Each entry that appears below should be restated exactly as it is.
================
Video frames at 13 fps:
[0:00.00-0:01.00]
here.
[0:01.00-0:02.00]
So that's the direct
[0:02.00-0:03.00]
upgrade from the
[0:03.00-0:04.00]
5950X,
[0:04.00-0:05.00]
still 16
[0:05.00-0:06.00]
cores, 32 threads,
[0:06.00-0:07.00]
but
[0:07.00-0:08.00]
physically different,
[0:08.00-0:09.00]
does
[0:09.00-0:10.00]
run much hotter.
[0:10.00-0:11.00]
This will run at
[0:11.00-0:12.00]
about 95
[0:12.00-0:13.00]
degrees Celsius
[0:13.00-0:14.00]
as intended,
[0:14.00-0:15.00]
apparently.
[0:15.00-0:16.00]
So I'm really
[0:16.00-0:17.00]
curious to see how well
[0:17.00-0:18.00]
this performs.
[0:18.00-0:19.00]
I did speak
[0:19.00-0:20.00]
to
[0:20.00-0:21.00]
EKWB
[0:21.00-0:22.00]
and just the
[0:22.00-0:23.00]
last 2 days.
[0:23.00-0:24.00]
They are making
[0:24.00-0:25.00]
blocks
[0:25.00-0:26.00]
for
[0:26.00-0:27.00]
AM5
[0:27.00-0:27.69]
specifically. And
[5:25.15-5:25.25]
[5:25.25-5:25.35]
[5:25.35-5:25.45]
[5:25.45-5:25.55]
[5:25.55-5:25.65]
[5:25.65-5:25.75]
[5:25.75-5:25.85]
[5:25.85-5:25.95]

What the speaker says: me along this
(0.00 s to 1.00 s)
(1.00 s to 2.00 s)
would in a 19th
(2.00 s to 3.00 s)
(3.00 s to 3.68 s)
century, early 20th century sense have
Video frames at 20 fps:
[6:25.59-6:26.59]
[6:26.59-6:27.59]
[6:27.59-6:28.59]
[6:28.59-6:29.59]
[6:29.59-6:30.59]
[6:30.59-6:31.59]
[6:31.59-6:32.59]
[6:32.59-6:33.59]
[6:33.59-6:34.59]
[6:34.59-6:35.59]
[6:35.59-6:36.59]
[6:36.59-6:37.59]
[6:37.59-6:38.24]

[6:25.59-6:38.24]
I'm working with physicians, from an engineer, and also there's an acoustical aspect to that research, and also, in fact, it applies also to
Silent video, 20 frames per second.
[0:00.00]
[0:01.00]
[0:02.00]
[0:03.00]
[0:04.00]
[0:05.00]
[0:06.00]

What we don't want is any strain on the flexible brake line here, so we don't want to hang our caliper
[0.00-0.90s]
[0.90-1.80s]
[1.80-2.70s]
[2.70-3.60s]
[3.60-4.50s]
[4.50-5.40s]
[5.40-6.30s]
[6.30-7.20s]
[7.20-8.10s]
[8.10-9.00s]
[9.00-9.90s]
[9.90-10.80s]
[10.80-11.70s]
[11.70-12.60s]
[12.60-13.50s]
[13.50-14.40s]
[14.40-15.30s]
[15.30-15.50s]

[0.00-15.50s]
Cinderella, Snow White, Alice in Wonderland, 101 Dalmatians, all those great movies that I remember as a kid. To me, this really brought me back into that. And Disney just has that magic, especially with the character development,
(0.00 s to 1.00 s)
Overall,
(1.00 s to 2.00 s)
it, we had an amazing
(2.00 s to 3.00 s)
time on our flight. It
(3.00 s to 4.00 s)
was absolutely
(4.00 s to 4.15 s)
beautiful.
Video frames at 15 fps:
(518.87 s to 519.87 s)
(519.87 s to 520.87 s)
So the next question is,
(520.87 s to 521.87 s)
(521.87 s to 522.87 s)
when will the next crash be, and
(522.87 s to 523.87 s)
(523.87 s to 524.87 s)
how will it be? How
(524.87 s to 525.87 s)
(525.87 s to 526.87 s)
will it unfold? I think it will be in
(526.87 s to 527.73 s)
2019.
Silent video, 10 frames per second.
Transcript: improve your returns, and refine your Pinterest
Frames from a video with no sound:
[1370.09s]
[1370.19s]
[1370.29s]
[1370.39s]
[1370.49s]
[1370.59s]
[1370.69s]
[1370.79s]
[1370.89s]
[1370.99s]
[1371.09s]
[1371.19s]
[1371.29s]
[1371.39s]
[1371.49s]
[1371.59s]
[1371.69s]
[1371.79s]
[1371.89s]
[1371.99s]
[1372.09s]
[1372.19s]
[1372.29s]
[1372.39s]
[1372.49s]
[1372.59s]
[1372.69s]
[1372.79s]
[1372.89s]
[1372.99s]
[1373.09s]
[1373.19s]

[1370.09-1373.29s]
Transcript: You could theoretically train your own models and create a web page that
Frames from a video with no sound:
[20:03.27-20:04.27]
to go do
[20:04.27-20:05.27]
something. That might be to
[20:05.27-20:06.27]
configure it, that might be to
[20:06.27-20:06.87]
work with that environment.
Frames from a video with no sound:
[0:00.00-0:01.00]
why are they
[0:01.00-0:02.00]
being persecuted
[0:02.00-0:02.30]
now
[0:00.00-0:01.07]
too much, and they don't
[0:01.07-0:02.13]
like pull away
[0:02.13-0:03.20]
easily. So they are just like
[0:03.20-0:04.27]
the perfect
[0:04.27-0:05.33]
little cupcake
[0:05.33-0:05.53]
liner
================
COMPLETED EXERCISE:
Video frames at 13 fps:
[0:00.00-0:01.00]
here.
[0:01.00-0:02.00]
So that's the direct
[0:02.00-0:03.00]
upgrade from the
[0:03.00-0:04.00]
5950X,
[0:04.00-0:05.00]
still 16
[0:05.00-0:06.00]
cores, 32 threads,
[0:06.00-0:07.00]
but
[0:07.00-0:08.00]
physically different,
[0:08.00-0:09.00]
does
[0:09.00-0:10.00]
run much hotter.
[0:10.00-0:11.00]
This will run at
[0:11.00-0:12.00]
about 95
[0:12.00-0:13.00]
degrees Celsius
[0:13.00-0:14.00]
as intended,
[0:14.00-0:15.00]
apparently.
[0:15.00-0:16.00]
So I'm really
[0:16.00-0:17.00]
curious to see how well
[0:17.00-0:18.00]
this performs.
[0:18.00-0:19.00]
I did speak
[0:19.00-0:20.00]
to
[0:20.00-0:21.00]
EKWB
[0:21.00-0:22.00]
and just the
[0:22.00-0:23.00]
last 2 days.
[0:23.00-0:24.00]
They are making
[0:24.00-0:25.00]
blocks
[0:25.00-0:26.00]
for
[0:26.00-0:27.00]
AM5
[0:27.00-0:27.69]
specifically. And
[5:25.15-5:25.25]
[5:25.25-5:25.35]
[5:25.35-5:25.45]
[5:25.45-5:25.55]
[5:25.55-5:25.65]
[5:25.65-5:25.75]
[5:25.75-5:25.85]
[5:25.85-5:25.95]

What the speaker says: me along this
(0.00 s to 1.00 s)
(1.00 s to 2.00 s)
would in a 19th
(2.00 s to 3.00 s)
(3.00 s to 3.68 s)
century, early 20th century sense have
Video frames at 20 fps:
[6:25.59-6:26.59]
[6:26.59-6:27.59]
[6:27.59-6:28.59]
[6:28.59-6:29.59]
[6:29.59-6:30.59]
[6:30.59-6:31.59]
[6:31.59-6:32.59]
[6:32.59-6:33.59]
[6:33.59-6:34.59]
[6:34.59-6:35.59]
[6:35.59-6:36.59]
[6:36.59-6:37.59]
[6:37.59-6:38.24]

[6:25.59-6:38.24]
I'm working with physicians, from an engineer, and also there's an acoustical aspect to that research, and also, in fact, it applies also to
Silent video, 20 frames per second.
[0:00.00]
[0:01.00]
[0:02.00]
[0:03.00]
[0:04.00]
[0:05.00]
[0:06.00]

What we don't want is any strain on the flexible brake line here, so we don't want to hang our caliper
[0.00-0.90s]
[0.90-1.80s]
[1.80-2.70s]
[2.70-3.60s]
[3.60-4.50s]
[4.50-5.40s]
[5.40-6.30s]
[6.30-7.20s]
[7.20-8.10s]
[8.10-9.00s]
[9.00-9.90s]
[9.90-10.80s]
[10.80-11.70s]
[11.70-12.60s]
[12.60-13.50s]
[13.50-14.40s]
[14.40-15.30s]
[15.30-15.50s]

[0.00-15.50s]
Cinderella, Snow White, Alice in Wonderland, 101 Dalmatians, all those great movies that I remember as a kid. To me, this really brought me back into that. And Disney just has that magic, especially with the character development,
(0.00 s to 1.00 s)
Overall,
(1.00 s to 2.00 s)
it, we had an amazing
(2.00 s to 3.00 s)
time on our flight. It
(3.00 s to 4.00 s)
was absolutely
(4.00 s to 4.15 s)
beautiful.
Video frames at 15 fps:
(518.87 s to 519.87 s)
(519.87 s to 520.87 s)
So the next question is,
(520.87 s to 521.87 s)
(521.87 s to 522.87 s)
when will the next crash be, and
(522.87 s to 523.87 s)
(523.87 s to 524.87 s)
how will it be? How
(524.87 s to 525.87 s)
(525.87 s to 526.87 s)
will it unfold? I think it will be in
(526.87 s to 527.73 s)
2019.
Silent video, 10 frames per second.
Transcript: improve your returns, and refine your Pinterest
Frames from a video with no sound:
[1370.09s]
[1370.19s]
[1370.29s]
[1370.39s]
[1370.49s]
[1370.59s]
[1370.69s]
[1370.79s]
[1370.89s]
[1370.99s]
[1371.09s]
[1371.19s]
[1371.29s]
[1371.39s]
[1371.49s]
[1371.59s]
[1371.69s]
[1371.79s]
[1371.89s]
[1371.99s]
[1372.09s]
[1372.19s]
[1372.29s]
[1372.39s]
[1372.49s]
[1372.59s]
[1372.69s]
[1372.79s]
[1372.89s]
[1372.99s]
[1373.09s]
[1373.19s]

[1370.09-1373.29s]
Transcript: You could theoretically train your own models and create a web page that
Frames from a video with no sound:
[20:03.27-20:04.27]
to go do
[20:04.27-20:05.27]
something. That might be to
[20:05.27-20:06.27]
configure it, that might be to
[20:06.27-20:06.87]
work with that environment.
Frames from a video with no sound:
[0:00.00-0:01.00]
why are they
[0:01.00-0:02.00]
being persecuted
[0:02.00-0:02.30]
now
[0:00.00-0:01.07]
too much, and they don't
[0:01.07-0:02.13]
like pull away
[0:02.13-0:03.20]
easily. So they are just like
[0:03.20-0:04.27]
the perfect
[0:04.27-0:05.33]
little cupcake
[0:05.33-0:05.53]
liner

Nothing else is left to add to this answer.